Internet Shutdowns in Sudan
- Location: Sudan;
- Cause: Sudanese civil war between Sudanese Armed Forces and Rapid Support Forces
- Outcome: Persistent connectivity disruptions; humanitarian crisis exacerbation

= Internet shutdowns in Sudan =

Recurrent internet disruptions in Sudan amid civil war

The Internet shutdowns in Sudan refer to a series of nationwide and localised disruptions to internet and telecommunications services in Sudan since the onset of the civil war in April 2023 between the Sudanese Armed Forces (SAF) and the Rapid Support Forces (RSF). In November 2025, Sudan recorded at least four major shutdowns in the year, contributing to its status as one of Africa's most disrupted digital environments.
== Background ==
Sudan's telecommunications sector, which relied on three major providers (Zain Sudan, Sudani, and MTN Sudan), has been repeatedly targeted amid the conflict. Both SAF and RSF have destroyed fibre optic cables and telecom towers to hinder enemy communications and civilian coordination. Also, there have been pre-war precedents which include a 37-day nationwide blackout in 2019 during protests and a 25-day cut in 2021.

== Events in 2025 ==
=== January: Wad Madani Internet Restoration ===
A year-long blackout in Wad Madani (Gezira State), imposed after RSF capture in December 2023, was partially lifted in January 2025 when the SAF recapture the city. However, intermittent service persisted due to RSF control and high costs for satellite alternatives like Starlink
=== July: WhatsApp Restrictions ===
On 25 July 2025, the Sudanese Telecommunications and Post Regulatory Authority (TPRA) suspended WhatsApp voice and video calls nationwide, citing "security concerns." Text and group messaging remained operational, but AccessNow has reported that the ban isolated civilians, disrupted health information for women and girls, and hindered gender-based violence reporting.

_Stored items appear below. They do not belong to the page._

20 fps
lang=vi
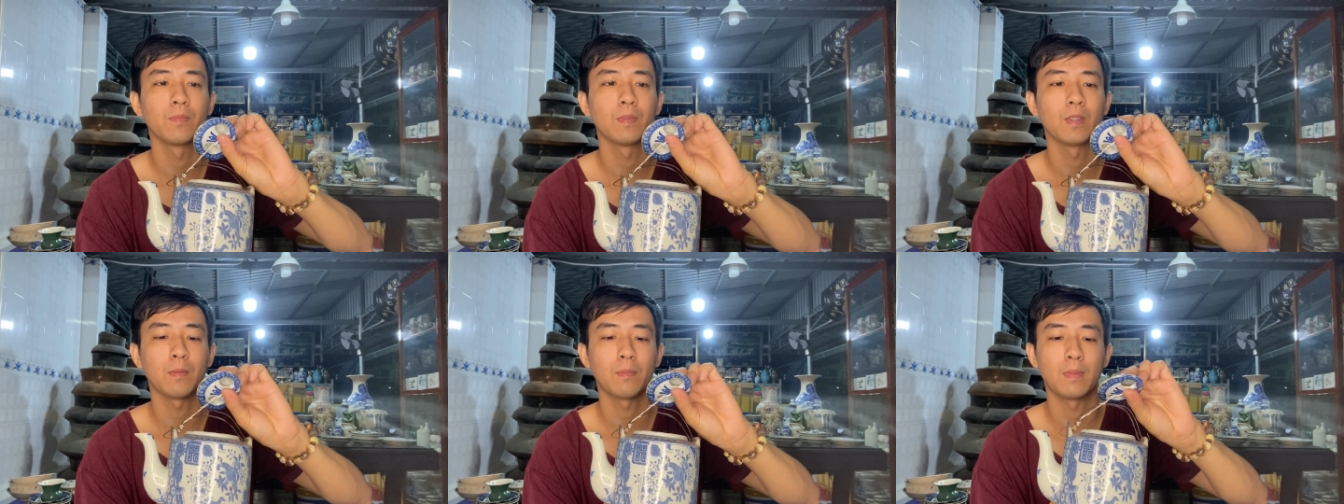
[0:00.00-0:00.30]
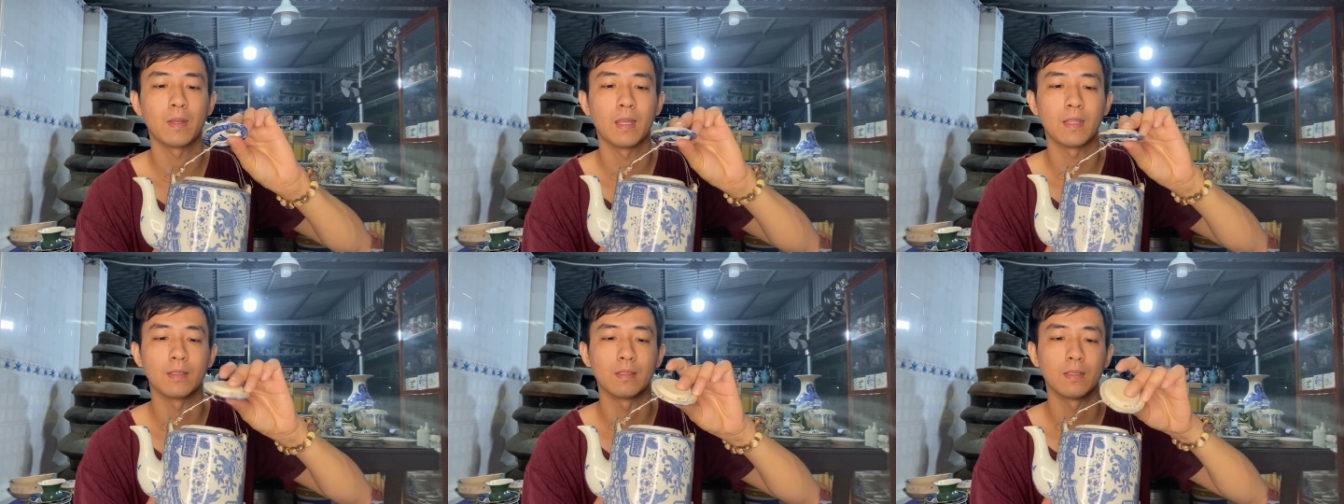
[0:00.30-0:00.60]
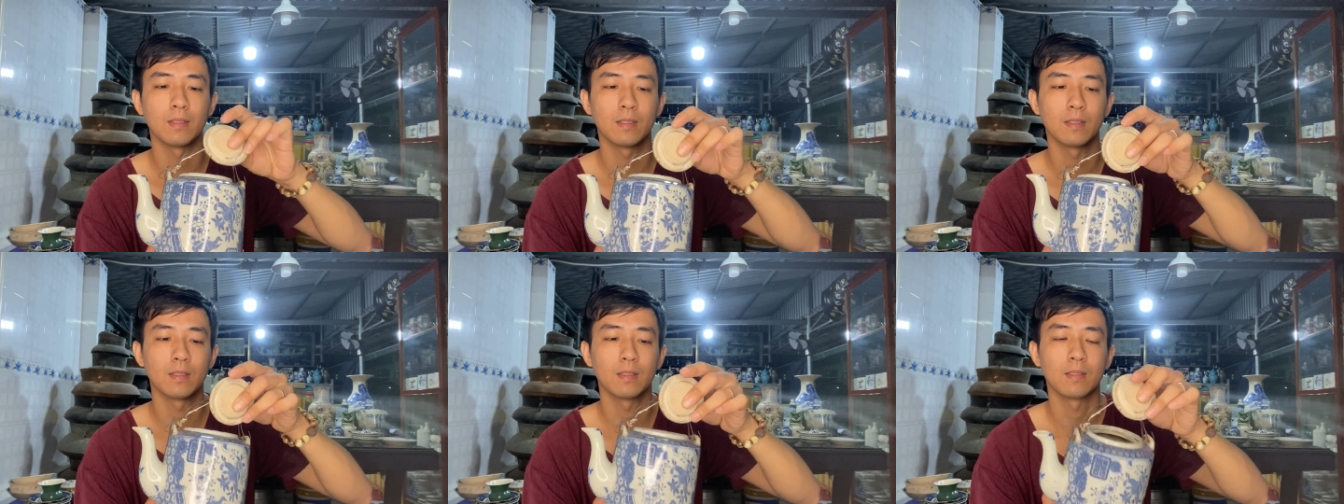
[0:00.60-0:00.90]
nắp
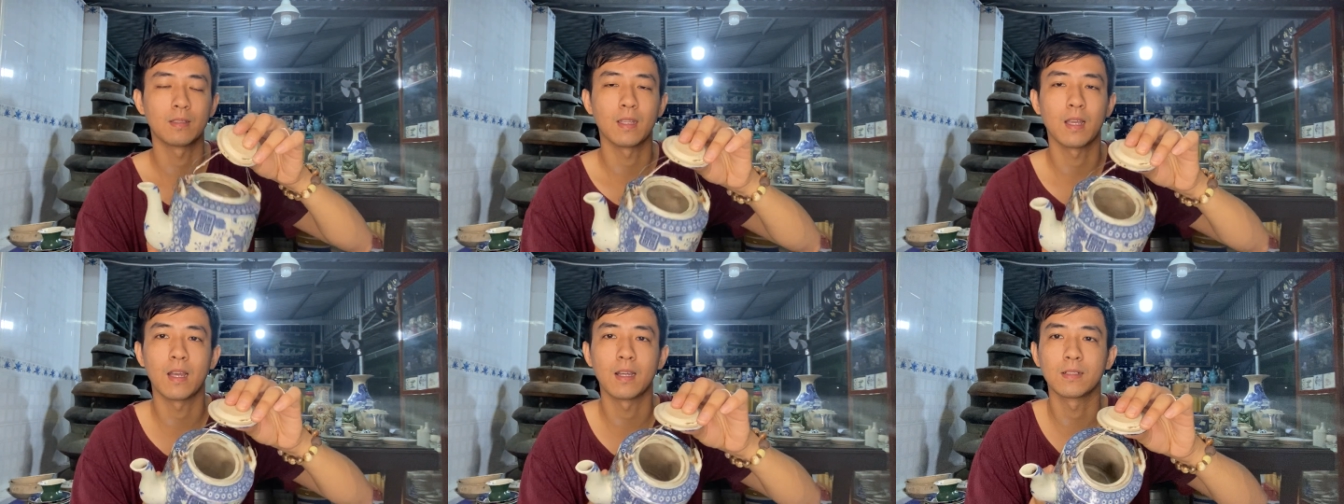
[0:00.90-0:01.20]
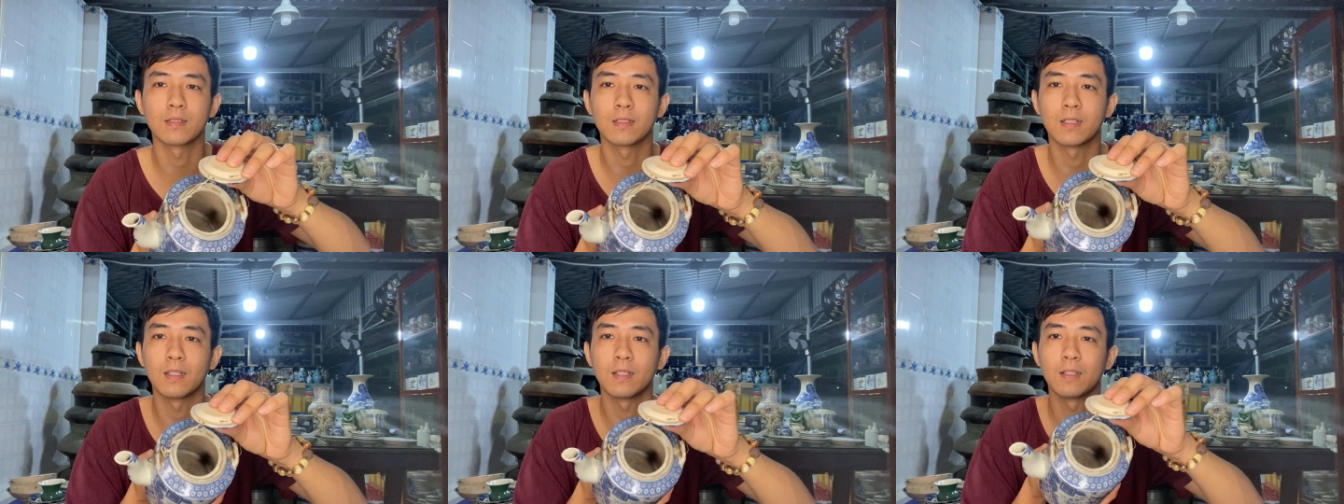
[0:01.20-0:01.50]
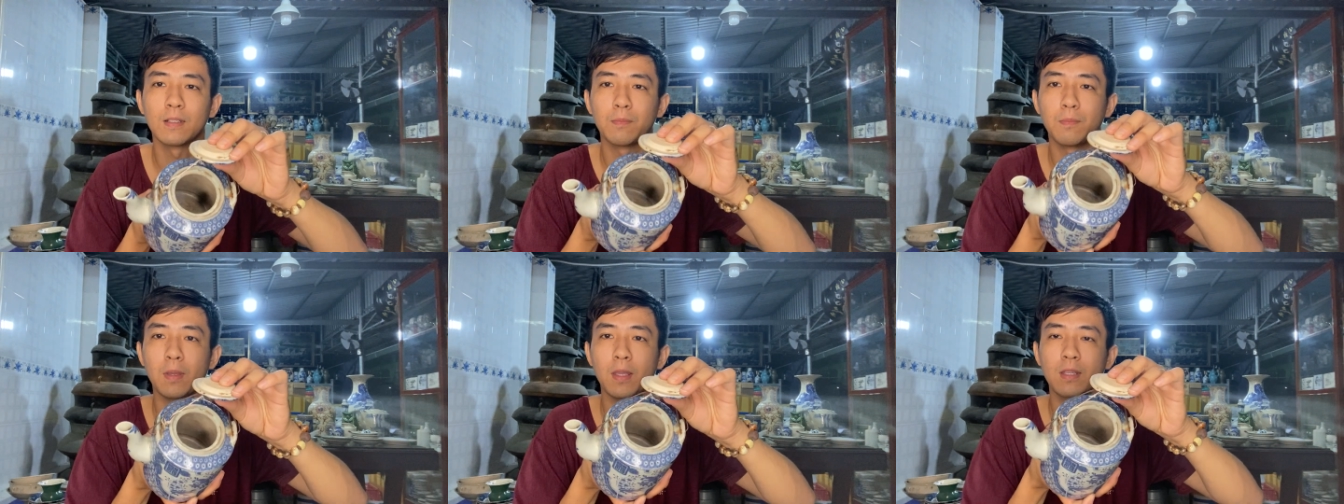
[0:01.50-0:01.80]
lành nha thân nè
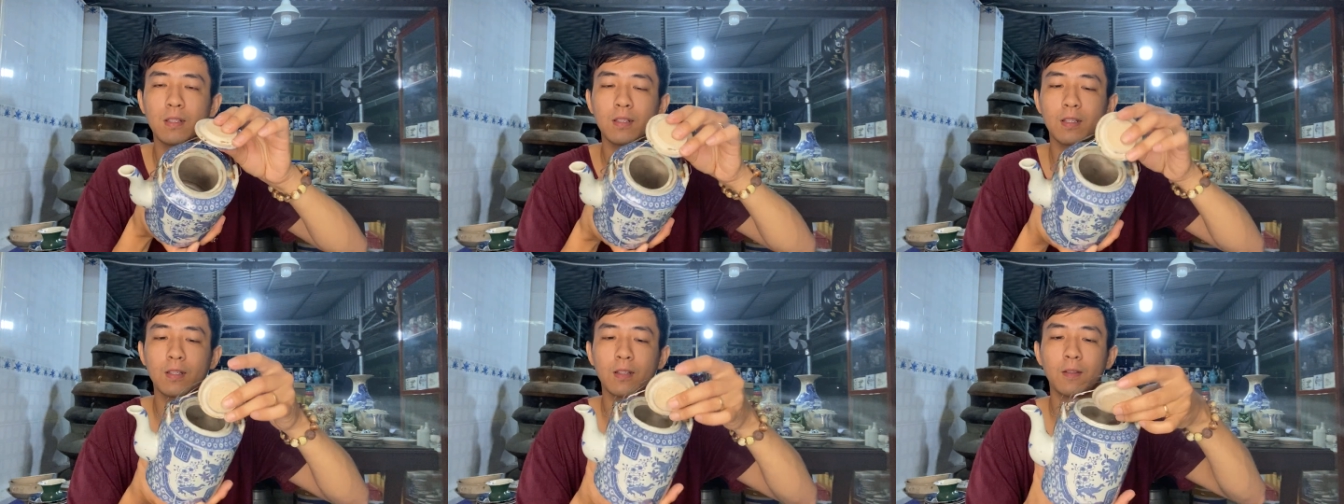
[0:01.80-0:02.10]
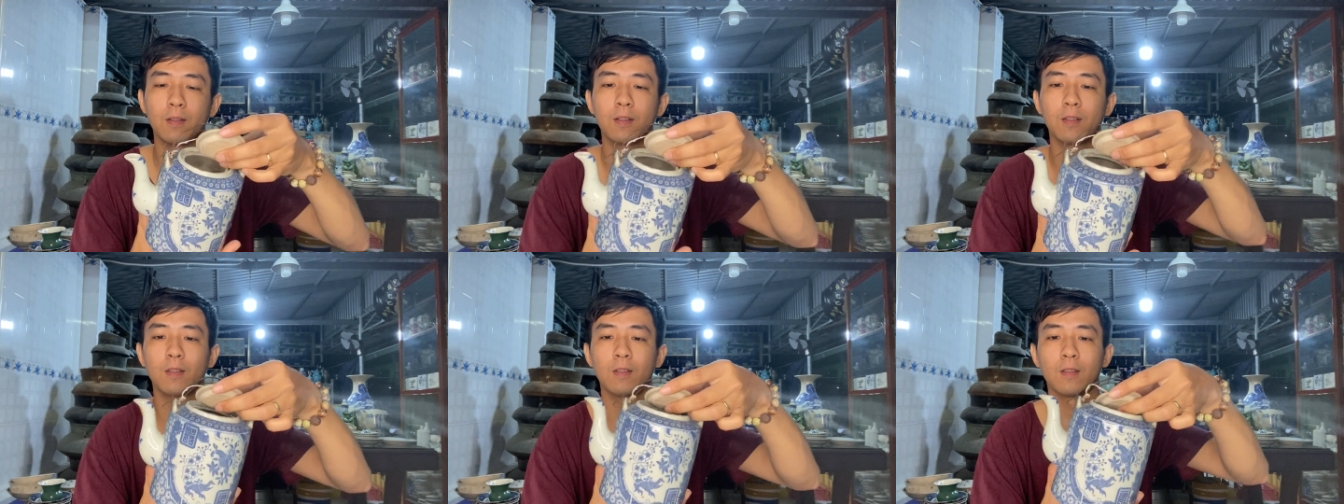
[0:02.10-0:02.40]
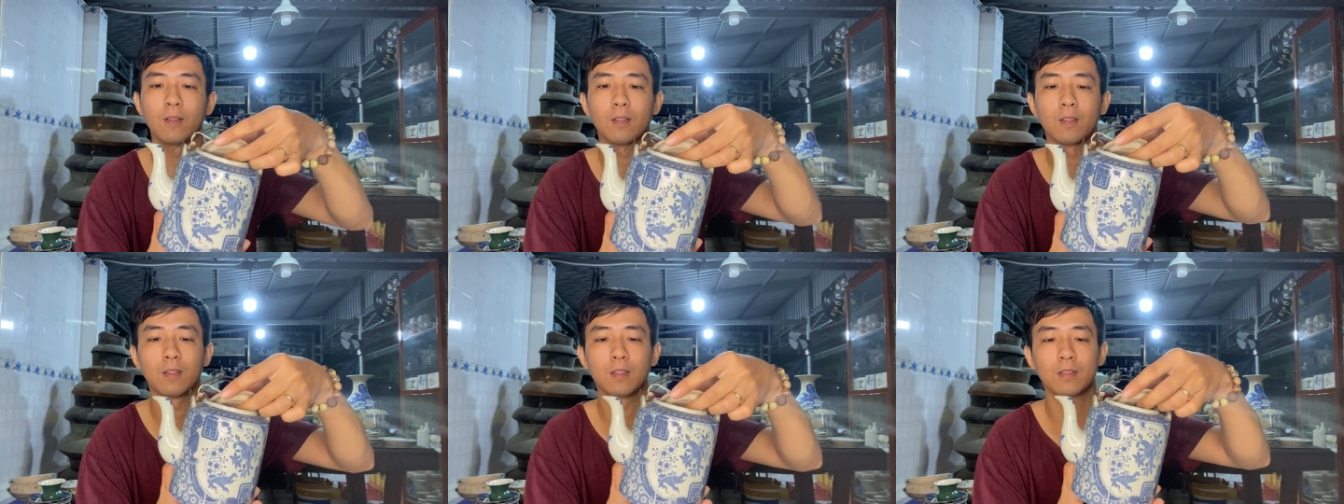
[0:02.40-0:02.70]
miệng nè
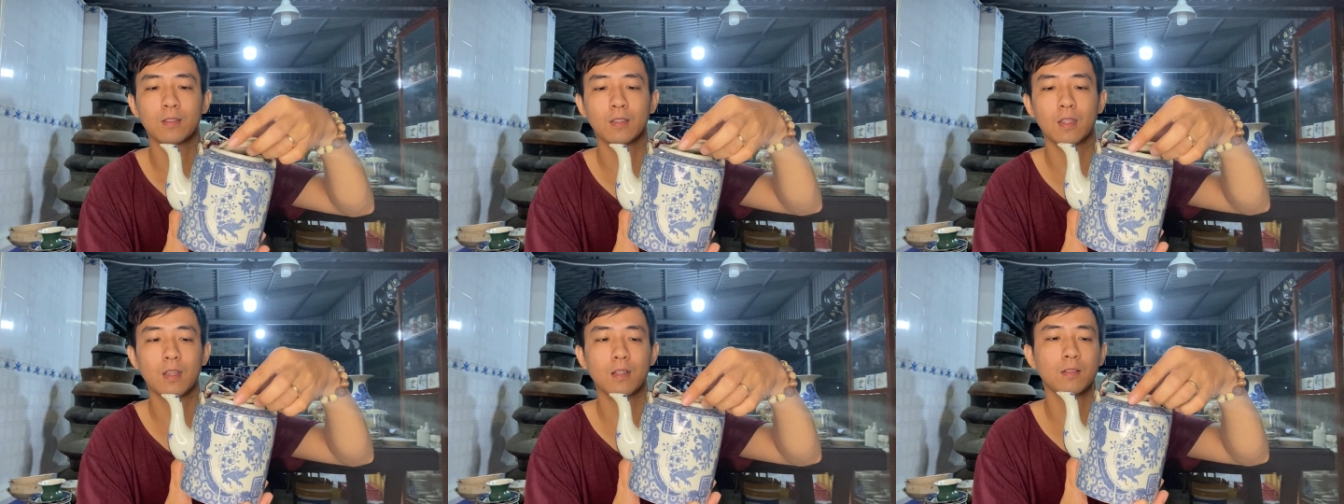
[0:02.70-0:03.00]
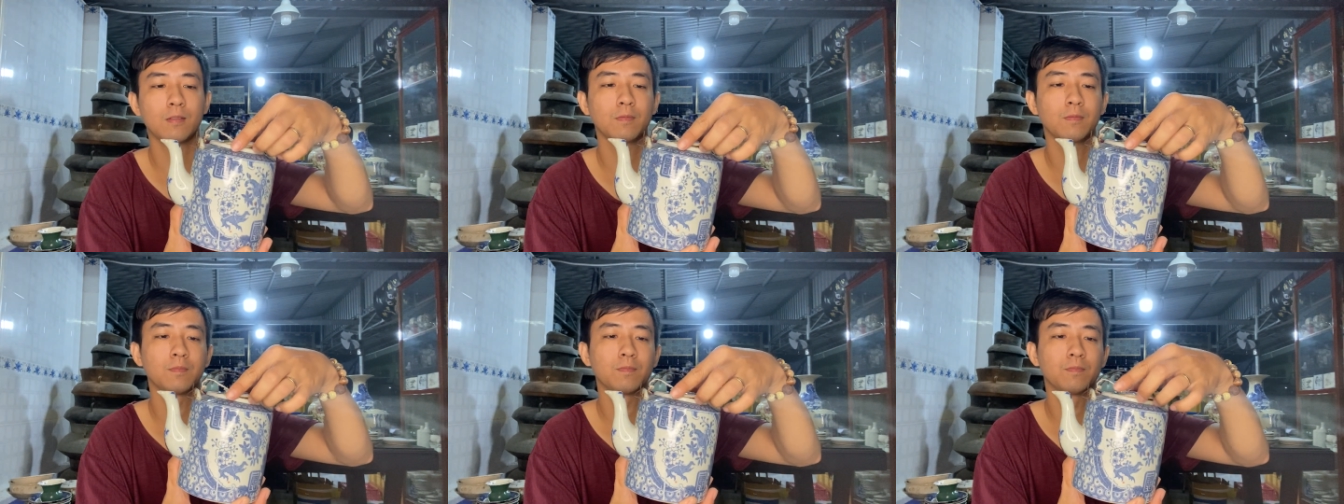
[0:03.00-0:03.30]
thân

=== September: Exam and Business Disruptions ===
Four mobile internet shutdowns occurred during university exams from 7–10 July 2025 with each lasting for about three hours. By late September, fibre optic disruptions halted travel bookings, education platforms, and business operations, which also affected fixed and mobile lines alike.
=== November: Starlink Blackout ===
A two-day nationwide Starlink blackout began on 8–9 November 2025, amid intensified fighting in Kordofan and El Fasher. Authorities restored access on 9 November, enabling contact with expatriates and aid coordination. Starlink, introduced in 2024, has become vital but faces black market pricing and RSF exploitation.